The other big one is the juice isle–frozen and bottled. I used to LOVE juice. Lemonade, guava juice, orange juice–I always had my freezer stocked with a few options because I usually had some kind of juice with breakfast every day. I’ve told you before that I had a bit of a “drinking problem.” Now? I rarely have that stuff on hand. When I get sick I usually buy a small single serving container of orange juice and every once in awhile I will make lemonade in the summertime. Usually the only thing I have in the house is the unsweetened iced tea I made.

Finally, the bakery. It’s almost always skipped in the grocery store. In the old days, I used to get the single serving slices of cake or cheesecake a few times a week. I told myself I was doing “good” because it was only one piece. Until I started buying several at a time and eating two slices of cheesecake from the bakery instead of one.

One thing I don’t avoid anymore (but did while I was trying to lose 100 pounds) was the ice cream isle. For 2 years I couldn’t eat ice cream because it was a trigger food–if it was in my house I’d eat all of it and probably in one sitting. After I maintained my weight loss for awhile I realized I was able to eat ice cream in moderation. I COULD have it in my house and eat a little bit here and there and NOT the entire thing!
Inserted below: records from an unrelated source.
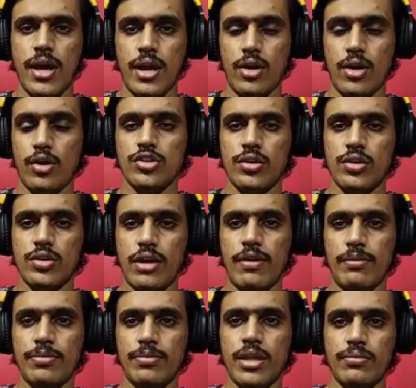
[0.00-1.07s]
and also
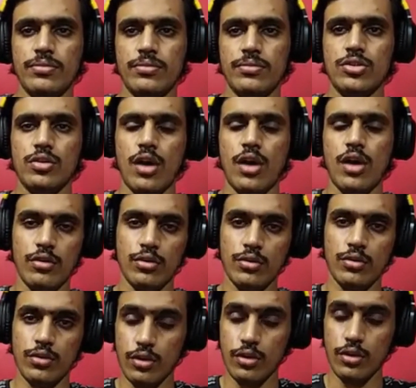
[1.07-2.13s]
develop them so how to
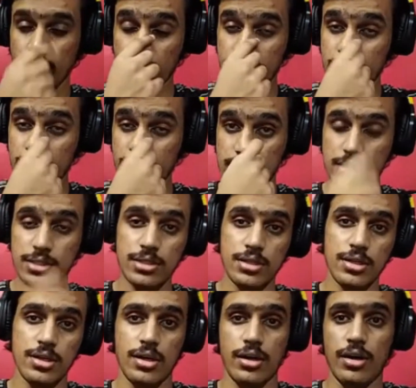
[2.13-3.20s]
overcome this
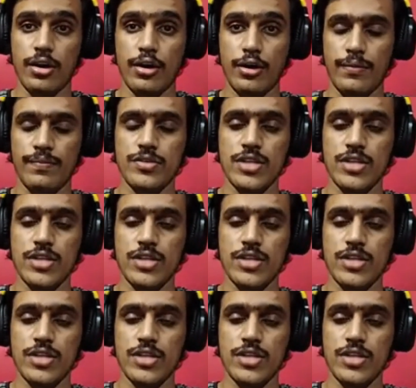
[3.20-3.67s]
uh,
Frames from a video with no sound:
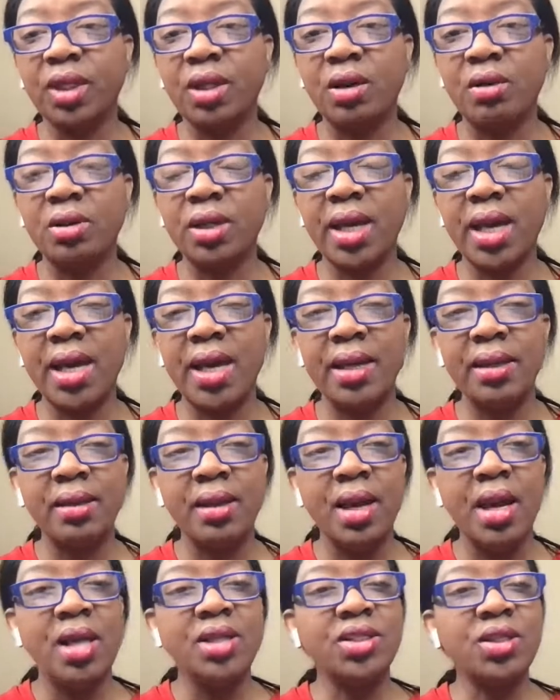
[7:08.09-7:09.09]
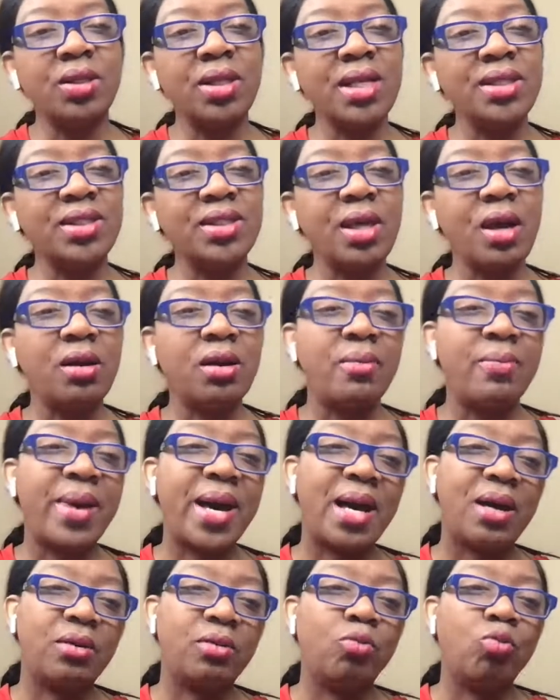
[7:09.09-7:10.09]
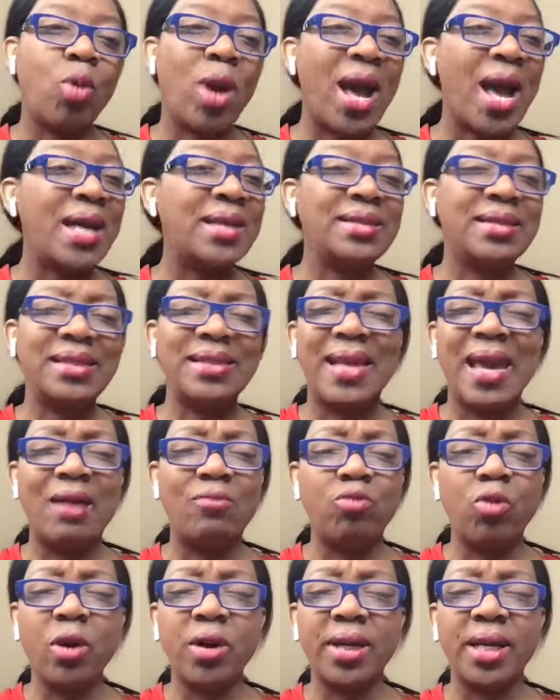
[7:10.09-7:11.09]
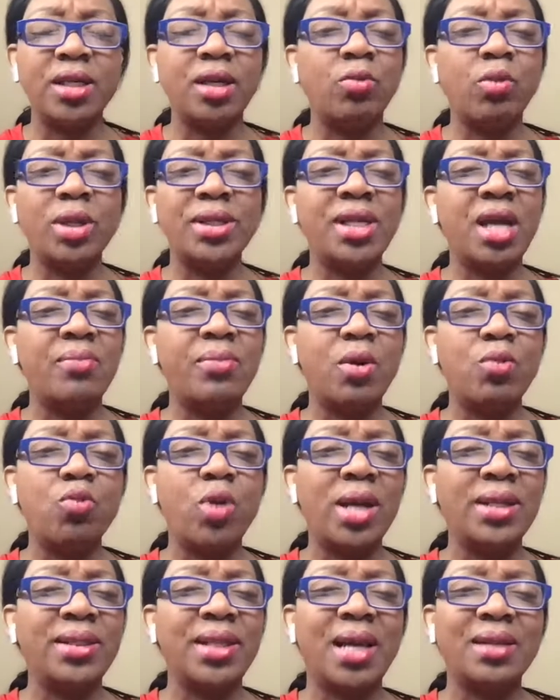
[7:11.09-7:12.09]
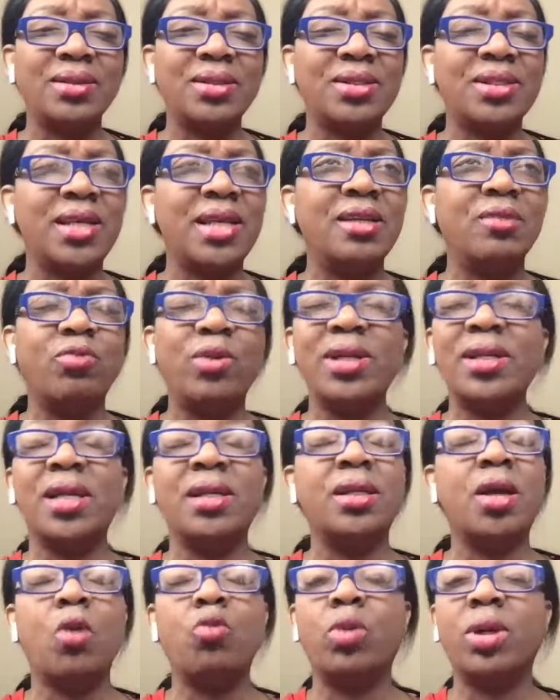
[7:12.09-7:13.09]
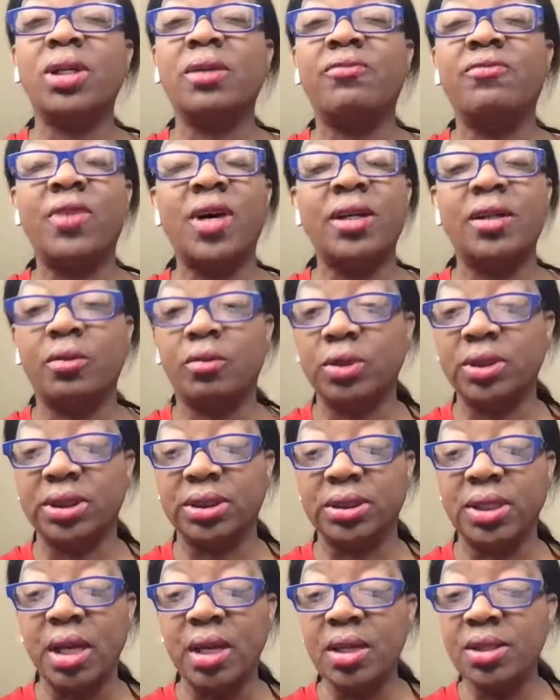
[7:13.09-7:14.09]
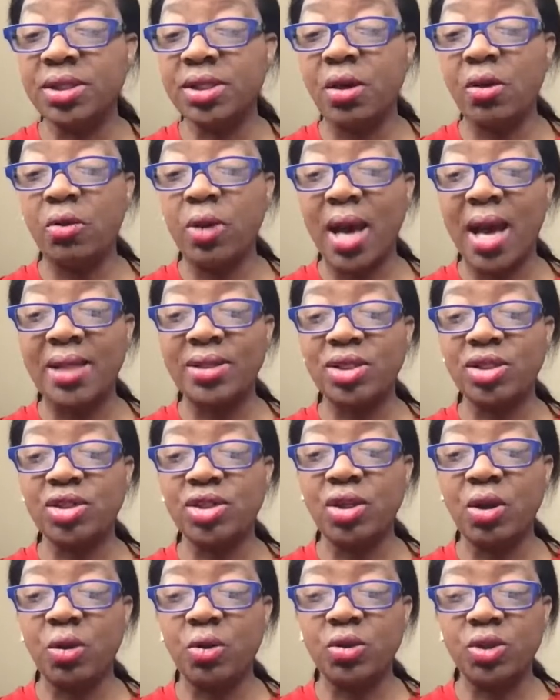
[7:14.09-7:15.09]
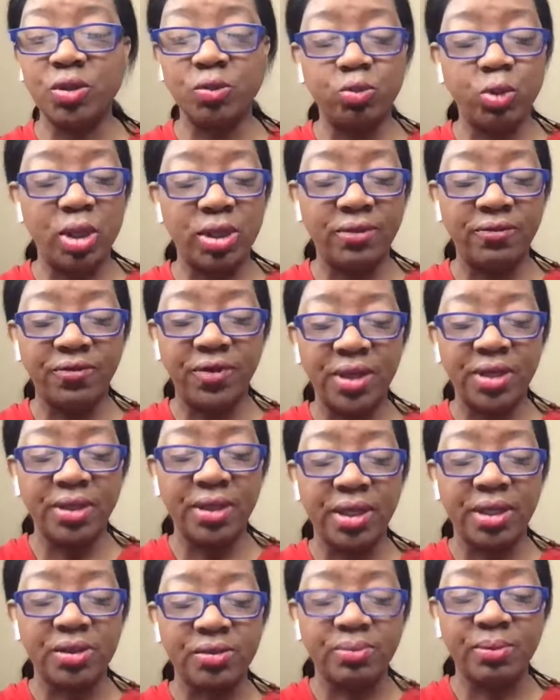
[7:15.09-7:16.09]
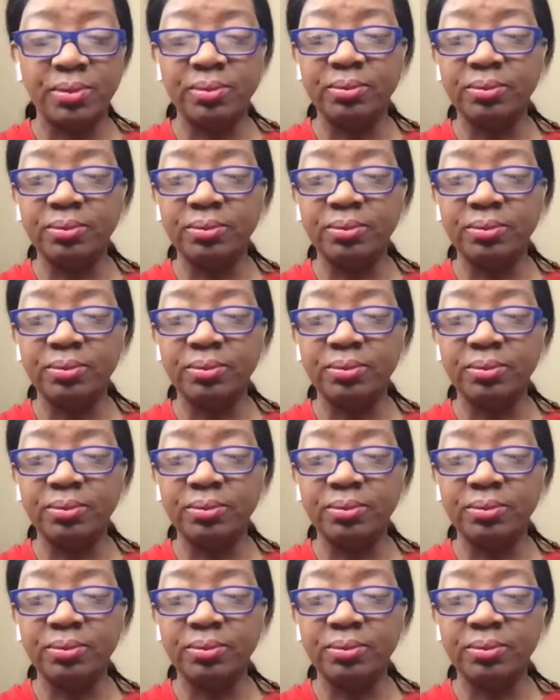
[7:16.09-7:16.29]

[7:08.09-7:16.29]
Okay. So let's talk about why is it not working? Now, number one, Dr. Sunday, we didn't know what a funnel is. So I just told you what a funnel is.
Of course, now I eat the lower calorie ice creams and not the crazy treats that are high in calories. And my trip the ice cream isle does not happen every time I got to the grocery store! Once a month is about the average now.

You can do so well in the grocery store and make your way to the checkout with lots of fruits and veggies and seafood and other healthy options. And then be faced with this:

The last minute, impulse buy crap! Dang it! Too bad the grocery checkout lines don’t look more like this:

Oranges, apples, and other healthier options. Oh well, in a perfect world I guess. I do pretty well with resisting the impulse buy candy section.

QUESTION: What things in the grocery store do you avoid now?